Identify Security Profile
Once a security framework is established, the next step is to identify the current security profile based on the guidelines identified in the framework. This basically means identifying the current state in meeting the guidelines and what level of policy and process are in place to achieve success. For example, as a high level NIST breaks this evaluation down into four tiers:
• Tier1 Partial – Ad-hoc and reactive
• Tier2 Risk Informed – Approved policy and process in rolling out program
• Tier3 Repeatable – Actively exercise policy and processes with change control implemented
• Tier4 Adaptive – Policy is adapted to real cybersecurity activities
This is a key component to developing and improving a security culture. The organization needs to be honest about its current state and starting point relative to the cybersecurity guidelines. Self-assessment will require cross department representation and can take a significant investment of time to do thoroughly and accurately. Fortunately, once you have completed this foundational work it will be much easier to maintain your profile going forward.
Prioritize Cybersecurity Gaps
The next step is to prioritize cybersecurity gaps (i.e., vulnerabilities) and identify what changes need to be made (i.e., target profile) within a specific timeline (i.e., road map) that makes sense and is practical for the business. Prioritization of items in the target profile is based on addressing items that pose the highest risk to the business first. This should be an iterative process, continually improving and expanding the security profile towards achieving Tier4 compliance.

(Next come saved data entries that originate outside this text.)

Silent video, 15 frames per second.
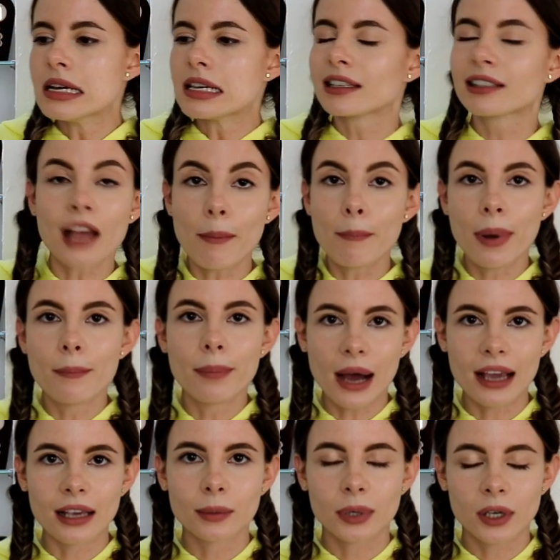stop
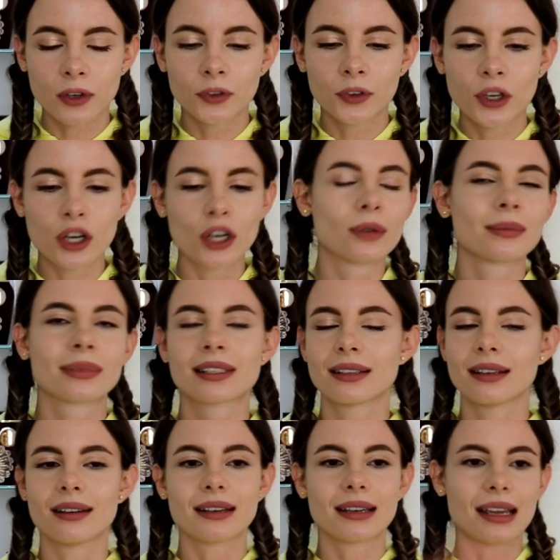buying perfumes
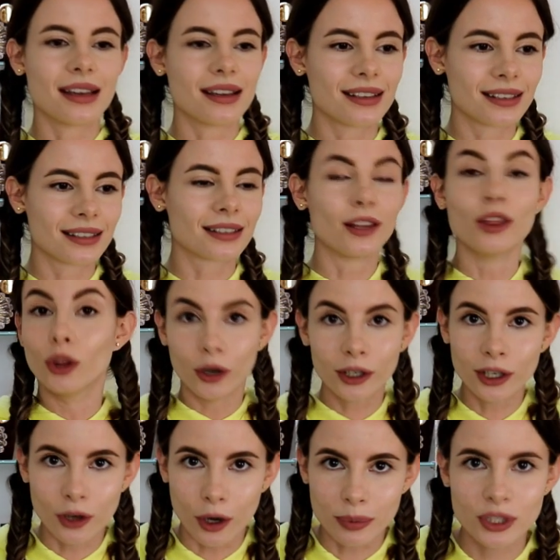is
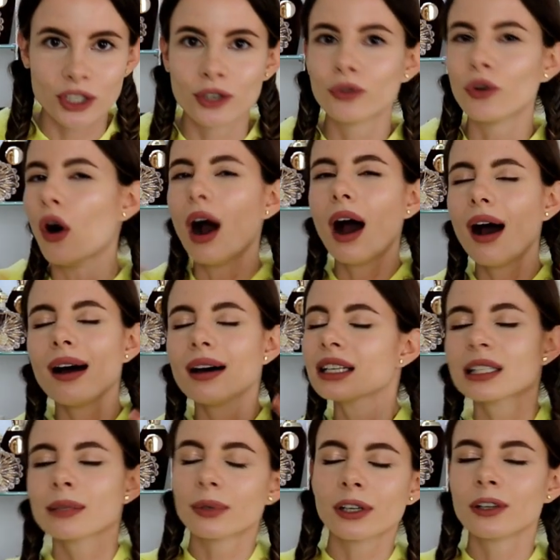not an option for
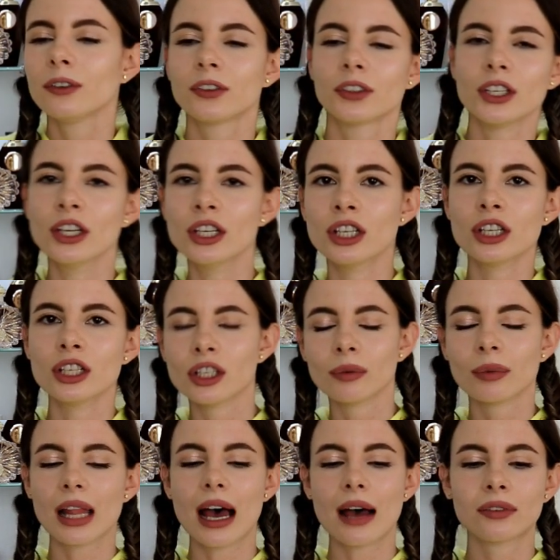us
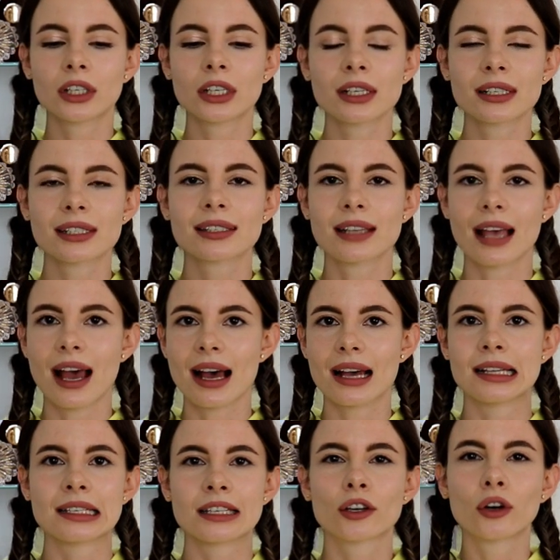perfume lovers,
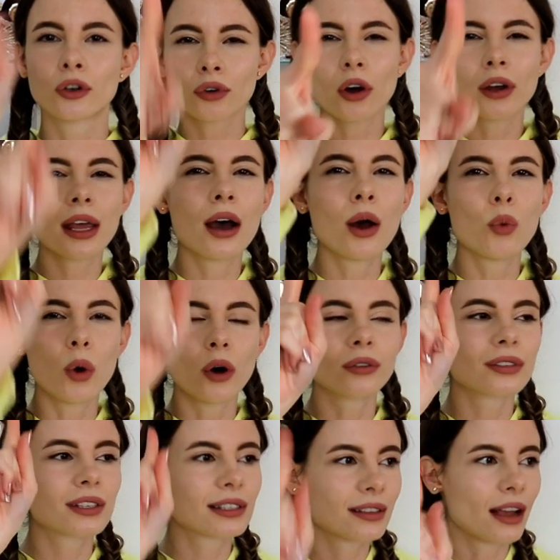and Corona
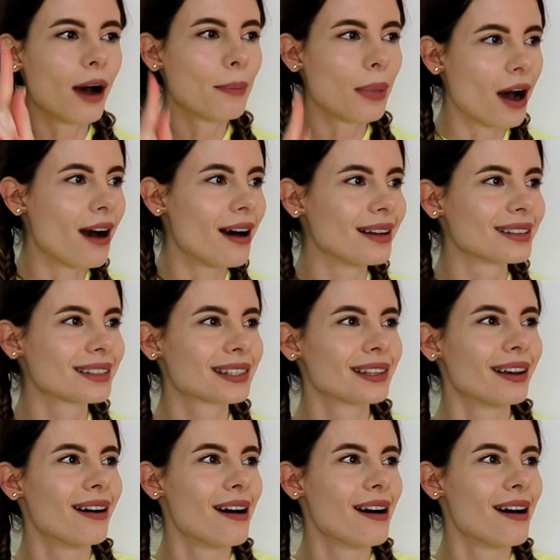won't stop us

Rolling out a successful security program means getting all employees trained and providing clear visibility to the program and status. Visibility to the program across all levels of the organization is key, and it should be integrated into core business processes (e.g., product life-cycle process and program management office).
Creating a cyber-secure culture requires giving security the same level of attention as other core organizational objectives. Creating response plans to cybersecurity threats to the organization is only one facet. Others include customer recovery support plans and standardized assessments of potential risks posed by chosen partners and vendors.
To make security cultural, it must be a center piece of the organization’s mission, vision and values.